Summary from last time:

- The Sample Mean - Numerical measure
of the average or most probable value in some distribution. Can
be measured for any distribution knowing the mean value alone for
some sample is not very meaningful.
- The Sample Distribution - Plot of the
frequency of occurrence of ranges of data values in the sample.
The distribution needs to be represented by a reasonable number of
data intervals (counting in bins).
Refer to the
Rainfall Distribution example or
for another example of histograms and distributions go
here
- The Sample Dispersion - Numerical
measure of the range of the data about the mean value. Defined
such that +/- 1 dispersion unit contains 68% of the sample,
+/- 2 dispersion units contains 95% and +/- 3 dispersion units
contains 99.7%. This is schematically shown below:
Refer to document on dispersions for more detail.

For instance:

- The Probability that some event will be greater than 0 dispersion units above the mean is 50%
- The Probability that some event will be greater than 1 dispersion units above the mean is 15%
- The Probability that some event will be greater than 2 dispersion units above the mean is 2%
- The Probability that some event will be greater than
3 dispersion units above the mean is 0.1% (1 in 1000)

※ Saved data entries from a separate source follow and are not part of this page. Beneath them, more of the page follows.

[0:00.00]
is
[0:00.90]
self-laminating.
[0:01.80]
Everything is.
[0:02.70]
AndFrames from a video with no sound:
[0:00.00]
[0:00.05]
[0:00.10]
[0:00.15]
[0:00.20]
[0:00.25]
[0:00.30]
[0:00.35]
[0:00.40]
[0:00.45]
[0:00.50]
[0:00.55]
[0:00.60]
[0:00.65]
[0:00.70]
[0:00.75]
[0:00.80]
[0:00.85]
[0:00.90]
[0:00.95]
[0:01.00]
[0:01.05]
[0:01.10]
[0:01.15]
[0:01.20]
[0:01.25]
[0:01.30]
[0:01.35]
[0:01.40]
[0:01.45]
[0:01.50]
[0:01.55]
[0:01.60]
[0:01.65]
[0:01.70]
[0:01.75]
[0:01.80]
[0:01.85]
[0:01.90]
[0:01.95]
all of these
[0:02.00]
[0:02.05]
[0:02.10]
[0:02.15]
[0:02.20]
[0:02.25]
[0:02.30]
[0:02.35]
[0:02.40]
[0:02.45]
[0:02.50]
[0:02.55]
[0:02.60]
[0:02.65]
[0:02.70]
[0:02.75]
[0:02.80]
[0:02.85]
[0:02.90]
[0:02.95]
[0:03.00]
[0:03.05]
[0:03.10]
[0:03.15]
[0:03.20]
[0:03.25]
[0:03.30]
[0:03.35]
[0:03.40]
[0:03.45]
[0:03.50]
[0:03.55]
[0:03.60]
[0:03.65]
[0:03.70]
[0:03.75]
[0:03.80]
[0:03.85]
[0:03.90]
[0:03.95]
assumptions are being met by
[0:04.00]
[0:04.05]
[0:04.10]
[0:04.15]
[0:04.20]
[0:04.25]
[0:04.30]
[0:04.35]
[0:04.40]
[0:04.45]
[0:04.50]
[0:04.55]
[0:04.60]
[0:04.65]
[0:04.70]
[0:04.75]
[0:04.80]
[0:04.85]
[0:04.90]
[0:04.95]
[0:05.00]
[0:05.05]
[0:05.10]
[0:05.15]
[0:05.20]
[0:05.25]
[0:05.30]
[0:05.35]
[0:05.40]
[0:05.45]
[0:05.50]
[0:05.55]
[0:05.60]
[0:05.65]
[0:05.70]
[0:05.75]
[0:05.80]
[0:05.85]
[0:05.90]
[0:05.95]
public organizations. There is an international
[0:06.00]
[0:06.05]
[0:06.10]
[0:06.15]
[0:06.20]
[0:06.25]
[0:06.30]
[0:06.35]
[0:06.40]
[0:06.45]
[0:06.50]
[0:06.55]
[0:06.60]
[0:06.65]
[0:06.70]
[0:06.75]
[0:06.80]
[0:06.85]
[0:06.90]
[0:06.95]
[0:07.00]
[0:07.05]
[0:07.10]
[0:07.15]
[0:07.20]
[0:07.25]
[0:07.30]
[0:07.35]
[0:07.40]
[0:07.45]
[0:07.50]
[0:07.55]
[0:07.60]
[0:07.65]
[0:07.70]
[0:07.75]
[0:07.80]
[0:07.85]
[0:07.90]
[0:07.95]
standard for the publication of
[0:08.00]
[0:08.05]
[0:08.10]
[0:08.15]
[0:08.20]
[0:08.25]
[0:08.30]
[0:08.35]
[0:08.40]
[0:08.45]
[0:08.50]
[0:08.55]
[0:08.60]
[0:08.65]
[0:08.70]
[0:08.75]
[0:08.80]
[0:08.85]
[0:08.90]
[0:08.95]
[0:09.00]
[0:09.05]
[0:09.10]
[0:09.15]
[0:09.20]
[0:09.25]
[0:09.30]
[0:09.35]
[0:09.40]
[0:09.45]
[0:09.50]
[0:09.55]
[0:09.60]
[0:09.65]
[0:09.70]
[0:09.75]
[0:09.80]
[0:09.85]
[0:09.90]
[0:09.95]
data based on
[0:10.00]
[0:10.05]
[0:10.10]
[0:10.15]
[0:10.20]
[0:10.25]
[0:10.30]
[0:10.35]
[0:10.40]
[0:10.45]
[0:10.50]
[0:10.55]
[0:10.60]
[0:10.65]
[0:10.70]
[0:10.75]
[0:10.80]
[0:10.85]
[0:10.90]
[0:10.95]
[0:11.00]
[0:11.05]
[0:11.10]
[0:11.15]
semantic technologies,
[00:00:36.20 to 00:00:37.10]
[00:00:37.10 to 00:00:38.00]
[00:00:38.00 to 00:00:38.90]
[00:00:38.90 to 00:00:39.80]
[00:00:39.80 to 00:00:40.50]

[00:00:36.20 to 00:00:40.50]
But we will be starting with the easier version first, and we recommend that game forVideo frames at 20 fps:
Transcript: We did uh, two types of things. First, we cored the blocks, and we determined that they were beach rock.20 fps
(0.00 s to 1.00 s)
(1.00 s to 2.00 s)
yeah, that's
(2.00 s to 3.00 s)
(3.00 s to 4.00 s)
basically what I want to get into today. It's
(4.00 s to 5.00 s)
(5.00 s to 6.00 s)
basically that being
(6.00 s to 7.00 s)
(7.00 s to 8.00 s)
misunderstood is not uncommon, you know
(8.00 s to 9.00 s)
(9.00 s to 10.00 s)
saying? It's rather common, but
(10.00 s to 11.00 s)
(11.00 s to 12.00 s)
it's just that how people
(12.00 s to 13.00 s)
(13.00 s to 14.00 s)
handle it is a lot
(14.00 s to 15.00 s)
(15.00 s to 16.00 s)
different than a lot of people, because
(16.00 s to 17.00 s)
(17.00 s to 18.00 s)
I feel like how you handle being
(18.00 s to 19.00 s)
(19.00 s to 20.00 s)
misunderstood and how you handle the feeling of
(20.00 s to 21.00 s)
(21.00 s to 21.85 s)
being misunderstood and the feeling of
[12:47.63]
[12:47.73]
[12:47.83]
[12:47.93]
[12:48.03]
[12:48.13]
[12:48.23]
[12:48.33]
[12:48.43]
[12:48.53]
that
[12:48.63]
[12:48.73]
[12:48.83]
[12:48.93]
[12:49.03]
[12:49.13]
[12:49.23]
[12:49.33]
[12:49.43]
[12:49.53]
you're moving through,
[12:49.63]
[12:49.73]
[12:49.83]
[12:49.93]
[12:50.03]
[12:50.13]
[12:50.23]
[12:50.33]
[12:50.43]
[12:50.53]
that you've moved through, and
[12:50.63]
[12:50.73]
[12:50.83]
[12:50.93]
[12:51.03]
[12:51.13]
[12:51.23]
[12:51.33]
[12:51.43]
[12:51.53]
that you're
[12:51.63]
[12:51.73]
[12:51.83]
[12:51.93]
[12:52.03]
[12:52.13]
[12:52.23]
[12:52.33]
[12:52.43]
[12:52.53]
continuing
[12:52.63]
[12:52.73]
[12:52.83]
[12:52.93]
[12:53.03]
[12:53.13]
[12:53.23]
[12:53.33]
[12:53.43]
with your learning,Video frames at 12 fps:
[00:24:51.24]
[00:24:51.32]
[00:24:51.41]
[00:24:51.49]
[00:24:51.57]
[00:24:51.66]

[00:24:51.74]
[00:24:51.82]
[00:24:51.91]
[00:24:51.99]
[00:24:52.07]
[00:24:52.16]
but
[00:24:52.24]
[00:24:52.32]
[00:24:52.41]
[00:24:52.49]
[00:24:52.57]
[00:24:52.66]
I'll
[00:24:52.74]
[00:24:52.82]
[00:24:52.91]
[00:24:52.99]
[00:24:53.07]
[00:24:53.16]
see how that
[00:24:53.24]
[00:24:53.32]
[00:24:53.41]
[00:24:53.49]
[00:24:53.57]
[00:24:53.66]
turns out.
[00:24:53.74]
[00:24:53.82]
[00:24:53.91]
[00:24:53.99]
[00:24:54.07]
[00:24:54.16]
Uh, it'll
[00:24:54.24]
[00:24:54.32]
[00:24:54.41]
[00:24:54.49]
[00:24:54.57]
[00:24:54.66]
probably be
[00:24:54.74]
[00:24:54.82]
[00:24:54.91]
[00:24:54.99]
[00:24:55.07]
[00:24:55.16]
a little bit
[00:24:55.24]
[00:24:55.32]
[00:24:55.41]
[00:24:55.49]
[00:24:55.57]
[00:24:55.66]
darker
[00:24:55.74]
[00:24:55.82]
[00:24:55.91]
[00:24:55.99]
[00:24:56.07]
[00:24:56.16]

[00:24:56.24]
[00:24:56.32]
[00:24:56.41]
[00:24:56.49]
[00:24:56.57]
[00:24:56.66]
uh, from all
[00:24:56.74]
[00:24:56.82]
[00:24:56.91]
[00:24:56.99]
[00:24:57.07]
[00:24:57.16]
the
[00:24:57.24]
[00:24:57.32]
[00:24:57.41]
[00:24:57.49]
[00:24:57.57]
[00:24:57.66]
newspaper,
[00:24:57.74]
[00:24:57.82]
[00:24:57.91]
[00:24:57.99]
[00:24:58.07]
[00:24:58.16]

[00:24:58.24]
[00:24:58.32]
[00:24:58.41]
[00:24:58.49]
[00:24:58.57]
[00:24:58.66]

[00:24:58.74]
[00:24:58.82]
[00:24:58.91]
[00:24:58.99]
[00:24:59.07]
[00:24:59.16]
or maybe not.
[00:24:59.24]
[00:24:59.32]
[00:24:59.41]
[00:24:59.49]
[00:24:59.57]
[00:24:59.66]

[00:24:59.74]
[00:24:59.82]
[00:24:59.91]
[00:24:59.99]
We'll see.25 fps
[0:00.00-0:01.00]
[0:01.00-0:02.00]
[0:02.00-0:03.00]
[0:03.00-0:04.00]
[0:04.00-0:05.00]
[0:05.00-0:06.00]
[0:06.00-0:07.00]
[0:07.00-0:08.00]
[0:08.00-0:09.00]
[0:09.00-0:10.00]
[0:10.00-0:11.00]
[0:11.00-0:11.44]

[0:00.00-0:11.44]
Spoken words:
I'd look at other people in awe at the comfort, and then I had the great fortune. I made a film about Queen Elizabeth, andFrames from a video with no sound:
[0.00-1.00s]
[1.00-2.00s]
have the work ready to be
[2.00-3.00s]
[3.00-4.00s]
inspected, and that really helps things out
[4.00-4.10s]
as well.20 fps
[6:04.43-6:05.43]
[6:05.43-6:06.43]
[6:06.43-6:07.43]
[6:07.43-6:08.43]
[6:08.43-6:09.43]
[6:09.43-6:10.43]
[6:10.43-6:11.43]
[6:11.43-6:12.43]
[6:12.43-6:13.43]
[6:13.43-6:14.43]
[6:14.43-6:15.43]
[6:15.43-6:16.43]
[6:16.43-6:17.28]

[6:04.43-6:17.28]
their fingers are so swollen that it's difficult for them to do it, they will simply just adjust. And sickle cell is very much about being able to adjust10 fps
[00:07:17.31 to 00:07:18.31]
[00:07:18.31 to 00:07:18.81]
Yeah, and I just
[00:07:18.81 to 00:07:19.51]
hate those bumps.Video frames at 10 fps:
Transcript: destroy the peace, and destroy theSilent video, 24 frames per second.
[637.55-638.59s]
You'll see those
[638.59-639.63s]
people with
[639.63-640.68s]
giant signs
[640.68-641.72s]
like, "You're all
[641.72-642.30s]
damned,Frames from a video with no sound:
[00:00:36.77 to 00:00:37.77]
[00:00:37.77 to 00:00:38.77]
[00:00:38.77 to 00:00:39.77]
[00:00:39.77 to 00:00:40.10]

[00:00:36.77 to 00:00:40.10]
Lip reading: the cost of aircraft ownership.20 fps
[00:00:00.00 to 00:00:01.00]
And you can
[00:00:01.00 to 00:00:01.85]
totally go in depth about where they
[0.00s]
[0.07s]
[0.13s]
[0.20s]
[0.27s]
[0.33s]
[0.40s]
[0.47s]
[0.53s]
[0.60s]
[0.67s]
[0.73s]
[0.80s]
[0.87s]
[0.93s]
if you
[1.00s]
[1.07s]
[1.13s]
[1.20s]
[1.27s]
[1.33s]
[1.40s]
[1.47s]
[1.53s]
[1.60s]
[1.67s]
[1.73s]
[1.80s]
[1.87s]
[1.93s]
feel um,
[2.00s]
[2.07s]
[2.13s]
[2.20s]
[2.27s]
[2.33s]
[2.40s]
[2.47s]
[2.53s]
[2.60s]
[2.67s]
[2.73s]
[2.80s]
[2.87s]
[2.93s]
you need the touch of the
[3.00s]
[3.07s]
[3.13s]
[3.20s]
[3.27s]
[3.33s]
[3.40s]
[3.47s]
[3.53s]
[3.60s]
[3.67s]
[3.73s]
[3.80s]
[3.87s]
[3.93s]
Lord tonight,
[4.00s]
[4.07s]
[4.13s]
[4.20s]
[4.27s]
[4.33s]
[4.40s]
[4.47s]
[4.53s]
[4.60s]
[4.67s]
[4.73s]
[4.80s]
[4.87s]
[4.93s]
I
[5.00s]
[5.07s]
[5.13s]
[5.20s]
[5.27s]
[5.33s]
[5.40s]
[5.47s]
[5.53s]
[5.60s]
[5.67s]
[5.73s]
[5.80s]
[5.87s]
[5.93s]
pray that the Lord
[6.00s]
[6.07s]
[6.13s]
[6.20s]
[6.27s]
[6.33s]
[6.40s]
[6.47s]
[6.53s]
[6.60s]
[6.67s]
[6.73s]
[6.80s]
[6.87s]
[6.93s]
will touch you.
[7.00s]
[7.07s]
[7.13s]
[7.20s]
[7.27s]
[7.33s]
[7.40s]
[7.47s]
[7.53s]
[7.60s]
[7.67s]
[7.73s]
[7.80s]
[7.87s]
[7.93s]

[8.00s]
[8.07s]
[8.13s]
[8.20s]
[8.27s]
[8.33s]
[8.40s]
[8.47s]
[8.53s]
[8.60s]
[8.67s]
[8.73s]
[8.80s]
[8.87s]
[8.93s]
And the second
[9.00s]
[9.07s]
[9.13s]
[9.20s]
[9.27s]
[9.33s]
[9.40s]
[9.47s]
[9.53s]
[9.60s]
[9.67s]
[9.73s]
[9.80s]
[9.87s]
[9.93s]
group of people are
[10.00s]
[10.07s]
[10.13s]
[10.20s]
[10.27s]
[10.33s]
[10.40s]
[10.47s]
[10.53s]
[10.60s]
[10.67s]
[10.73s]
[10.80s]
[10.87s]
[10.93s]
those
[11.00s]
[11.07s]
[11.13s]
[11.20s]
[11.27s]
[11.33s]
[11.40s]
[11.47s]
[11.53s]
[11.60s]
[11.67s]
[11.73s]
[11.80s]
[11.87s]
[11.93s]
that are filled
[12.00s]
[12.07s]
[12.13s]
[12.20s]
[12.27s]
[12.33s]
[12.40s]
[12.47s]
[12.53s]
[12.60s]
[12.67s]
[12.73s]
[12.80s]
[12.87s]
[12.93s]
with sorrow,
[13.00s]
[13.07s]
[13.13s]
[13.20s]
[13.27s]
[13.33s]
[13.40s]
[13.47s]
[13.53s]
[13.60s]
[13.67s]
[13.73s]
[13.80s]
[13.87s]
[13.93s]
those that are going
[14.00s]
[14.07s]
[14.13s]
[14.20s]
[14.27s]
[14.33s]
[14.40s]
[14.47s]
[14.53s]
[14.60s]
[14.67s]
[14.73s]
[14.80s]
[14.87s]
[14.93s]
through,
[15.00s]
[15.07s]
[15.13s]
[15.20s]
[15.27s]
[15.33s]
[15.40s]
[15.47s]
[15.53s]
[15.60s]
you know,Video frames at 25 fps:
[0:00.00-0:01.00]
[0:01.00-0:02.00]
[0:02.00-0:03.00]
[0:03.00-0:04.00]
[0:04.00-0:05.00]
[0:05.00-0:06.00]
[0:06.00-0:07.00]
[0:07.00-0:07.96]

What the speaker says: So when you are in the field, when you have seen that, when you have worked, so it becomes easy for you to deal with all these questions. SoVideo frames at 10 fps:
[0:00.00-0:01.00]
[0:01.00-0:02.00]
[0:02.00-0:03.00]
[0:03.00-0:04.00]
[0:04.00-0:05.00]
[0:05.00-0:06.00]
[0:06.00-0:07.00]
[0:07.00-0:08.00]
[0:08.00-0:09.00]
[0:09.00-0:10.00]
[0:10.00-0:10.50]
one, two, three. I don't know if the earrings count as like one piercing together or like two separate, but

The calculation of dispersion in a distribution is very important because it represents a uniform way to determine probabilities and therefore to determine if some event in the data is expected (i.e. probable) or is significantly different than expected (i.e. improbable).

For the last 25 years the mean annual rain in Eugene is 51.5 inches with a dispersion of 8 inches.

During this same period, the mean annual rain in Seattle was 39.5 inches with a dispersion of 7 inches.

On average, does it rain significantly more in Eugene than Seattle?

Here is the wrong way to do this problem:

- If you follow the procedure before, you would note the difference
in mean rainfall between Seattle and Eugene is 12 inches. 12 inches
is 12/8 = 1.5 dispersion units and therefore not significant.

But this is not the correct procedure to use when comparing two separate distributions. It is only the correct procedure to use when comparing one data point to the rest of the same distribution.

In this example, the number of data points is 25 and the square root of 25 is 5. Hence, for Eugene, the error in the mean value of 51.5 inches is 8/5 = 1.6 inches.

The difference in mean rainfall between Seattle and Eugene is 12 inches which is 12/1.6 = 7.5 dispersion units.

Thus there is a highly significant difference in the mean annual rainfall between Eugene and Seattle.

Note this method is only an approximation. A more exact and proper way to compare two sample means will be given later.

Another way to look at this rainfall comparison is as follows:

We have already determined that 65 inches is not a significant amount of rainfall in Eugene compared to the normal value of 51.5 inches. Would 65 inches be a significant amount of rain in Seattle?

For the case of Seattle, 65 inches is 65-39.5 = 26.5 inches above normal. The dispersion in the Seattle data is 7 inches and so 26.5 inches is 26.5/7 = 3.8 dispersion units above the mean. This is highly significant which again reinforces the notion that there is a significant difference in mean rainfall between

Eugene and Seattle (note also this difference in community web pages).